Luego lo decía todo el día, porque decía que esta vida era una tontería... Porqué lo diría...

¡Vaya!, empecé con la vida, seguí con la tontería y acabé en la “Jangá” de la señora María. Pues como contaba, mi médico me la recordó mientras me decía:

_ Muchacha, (echándose hacia tras con su bata blanca y su sonrisa franca), yo podría recetarte un antiinflamatorio que te quitara tu dolor de hombro, pero a ti esa medicina te haría entrar en crisis con tu flora intestinal, y seguida con una gran naturalidad pronunció la palabra “ y no quiero cometer una “Jangá”, y a mi me entró la risa y me atrapó el recuerdo de María.
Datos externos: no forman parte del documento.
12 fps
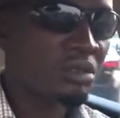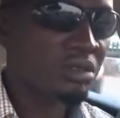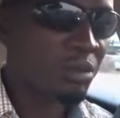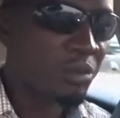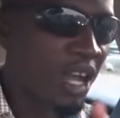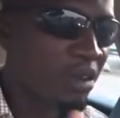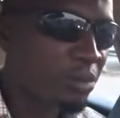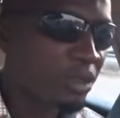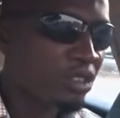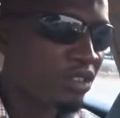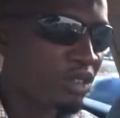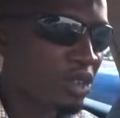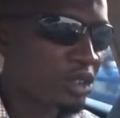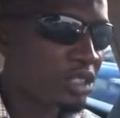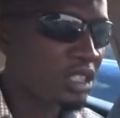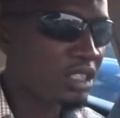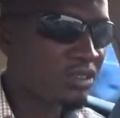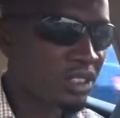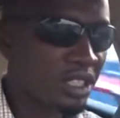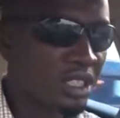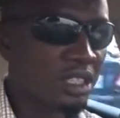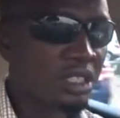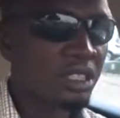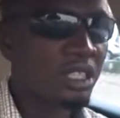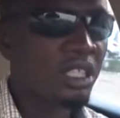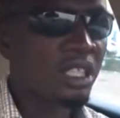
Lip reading: in my Peugeot 406 V6.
Pues eso, una “Jangá” es una tontería, jerga del pueblo y con cultura eh, que la señora María estaba jubilada de secretaria del juez de paz del pueblo en sus jóvenes días...

Un día sin más su marido le preguntó que quería decir con tanta repetición de la palabra en sí, y ella sin más le contestó : ¡ ay mi amor, pues “una jartá de tonterías”!

Yo pienso a veces como la señora María, porque aver, ¿No será verdad lo que ella decía, que al final cuando después de un rosario de infortunios, cuando ya podemos mirar y valorar mejor y con serenidad la vida, se vaya la gente incluso antes de tiempo, así, como si todo fuera una tontería?

Esta vez mi médico me hizo recordar a María y a Patricia que se fue con 18 años, eso si que fue una “jangá”, y yo lo escribo como una tontería, pero tiene su sentido... supongo que como la vida... no lo sé, pero no saberlo también es una tontería.